* _Try it_: From the line containing "[00:15:05.67 to 00:15:06.77]" down to the final line of the entries below, return each line exactly and drop the pictures.

* _Data entries_:
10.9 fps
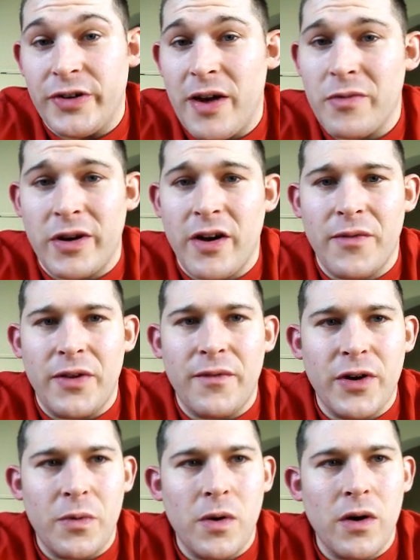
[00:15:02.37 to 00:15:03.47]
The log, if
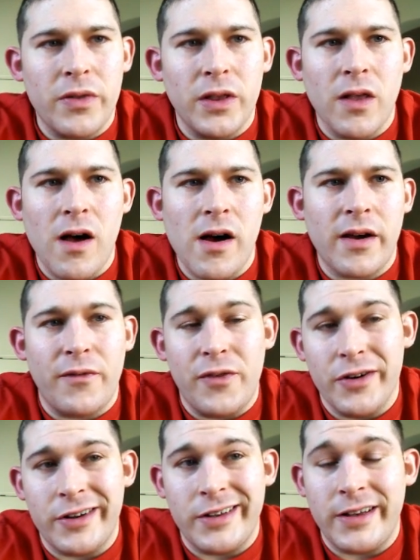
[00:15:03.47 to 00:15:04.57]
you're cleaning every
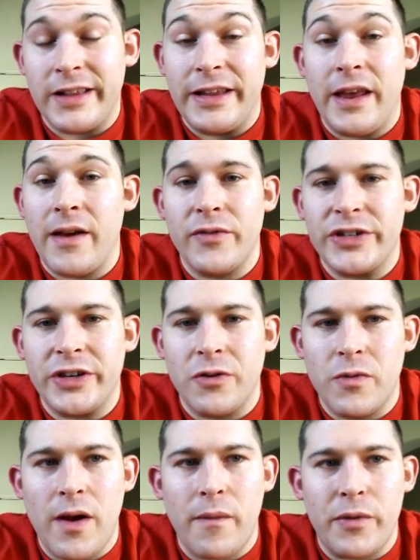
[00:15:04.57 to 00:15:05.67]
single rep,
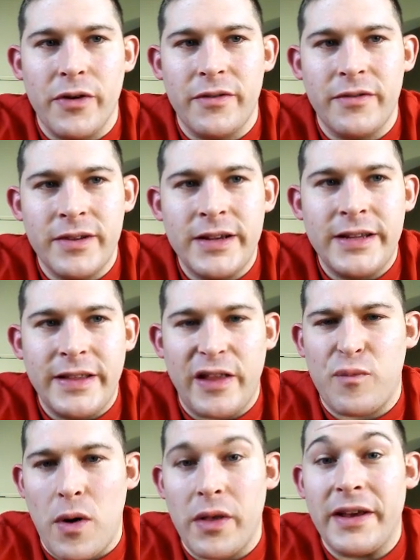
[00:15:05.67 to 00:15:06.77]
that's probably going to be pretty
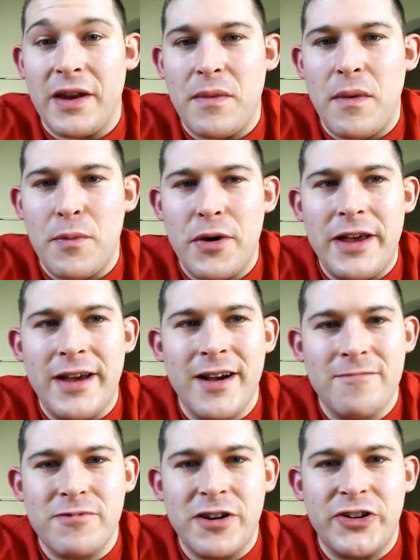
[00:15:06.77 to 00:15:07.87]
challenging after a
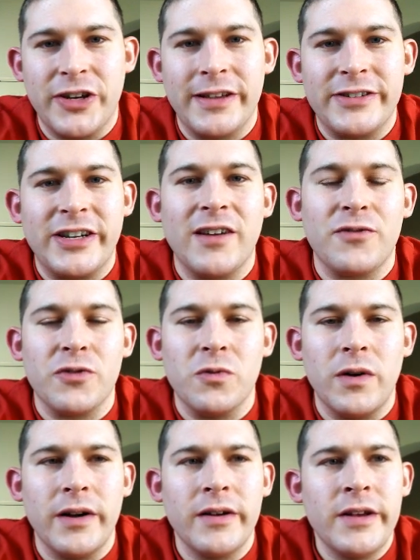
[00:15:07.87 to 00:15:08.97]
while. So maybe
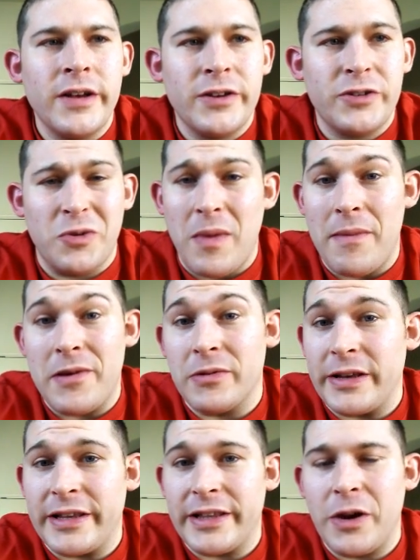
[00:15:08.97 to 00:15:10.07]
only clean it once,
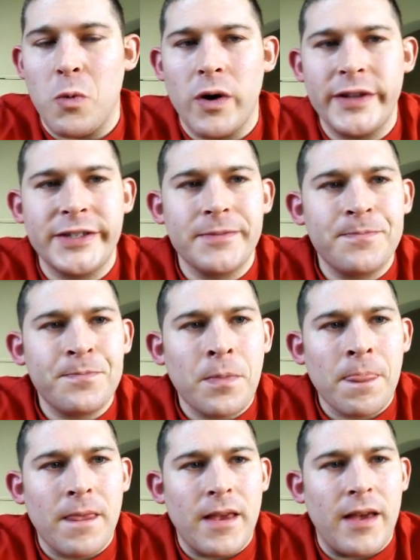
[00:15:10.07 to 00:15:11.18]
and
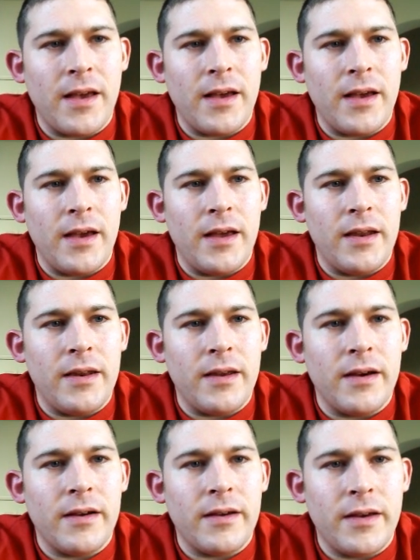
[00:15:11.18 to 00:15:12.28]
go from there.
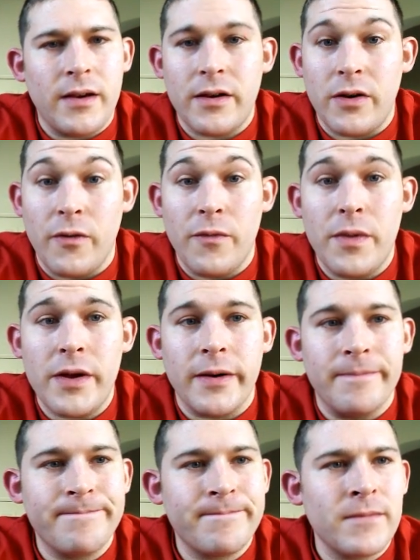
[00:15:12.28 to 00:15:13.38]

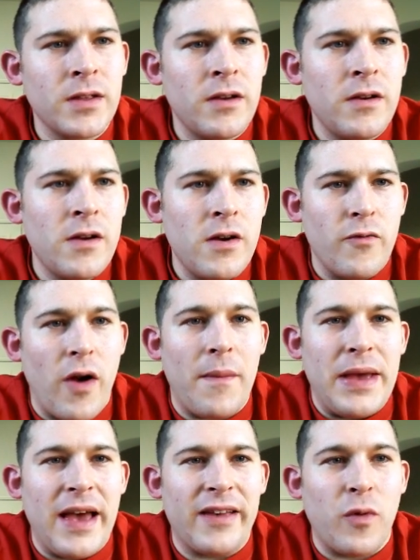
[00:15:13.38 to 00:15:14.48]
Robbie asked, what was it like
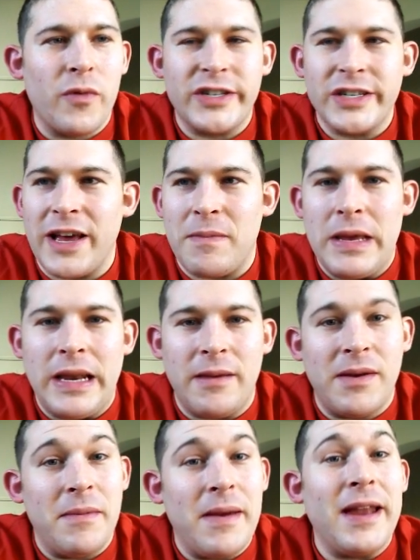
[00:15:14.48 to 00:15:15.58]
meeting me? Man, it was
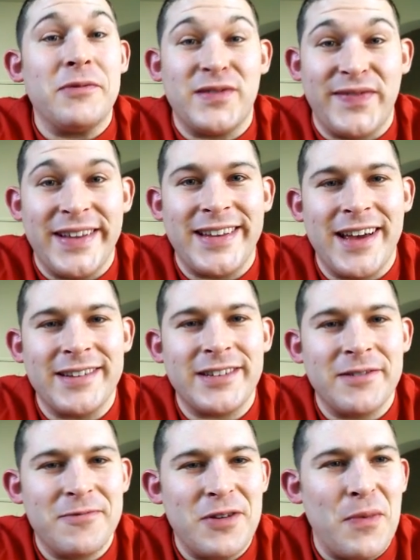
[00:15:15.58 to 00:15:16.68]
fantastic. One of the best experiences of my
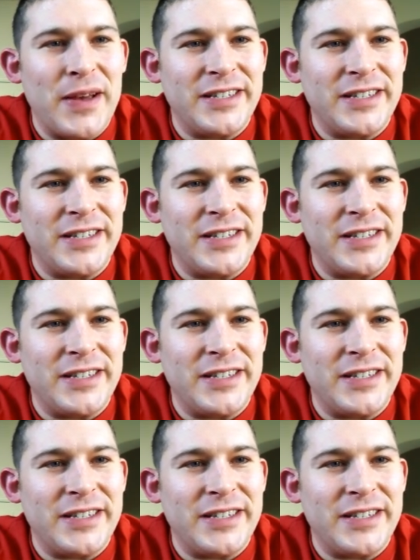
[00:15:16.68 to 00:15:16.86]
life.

* _Reply_:
[00:15:05.67 to 00:15:06.77]
that's probably going to be pretty
[00:15:06.77 to 00:15:07.87]
challenging after a
[00:15:07.87 to 00:15:08.97]
while. So maybe
[00:15:08.97 to 00:15:10.07]
only clean it once,
[00:15:10.07 to 00:15:11.18]
and
[00:15:11.18 to 00:15:12.28]
go from there.
[00:15:12.28 to 00:15:13.38]

[00:15:13.38 to 00:15:14.48]
Robbie asked, what was it like
[00:15:14.48 to 00:15:15.58]
meeting me? Man, it was
[00:15:15.58 to 00:15:16.68]
fantastic. One of the best experiences of my
[00:15:16.68 to 00:15:16.86]
life.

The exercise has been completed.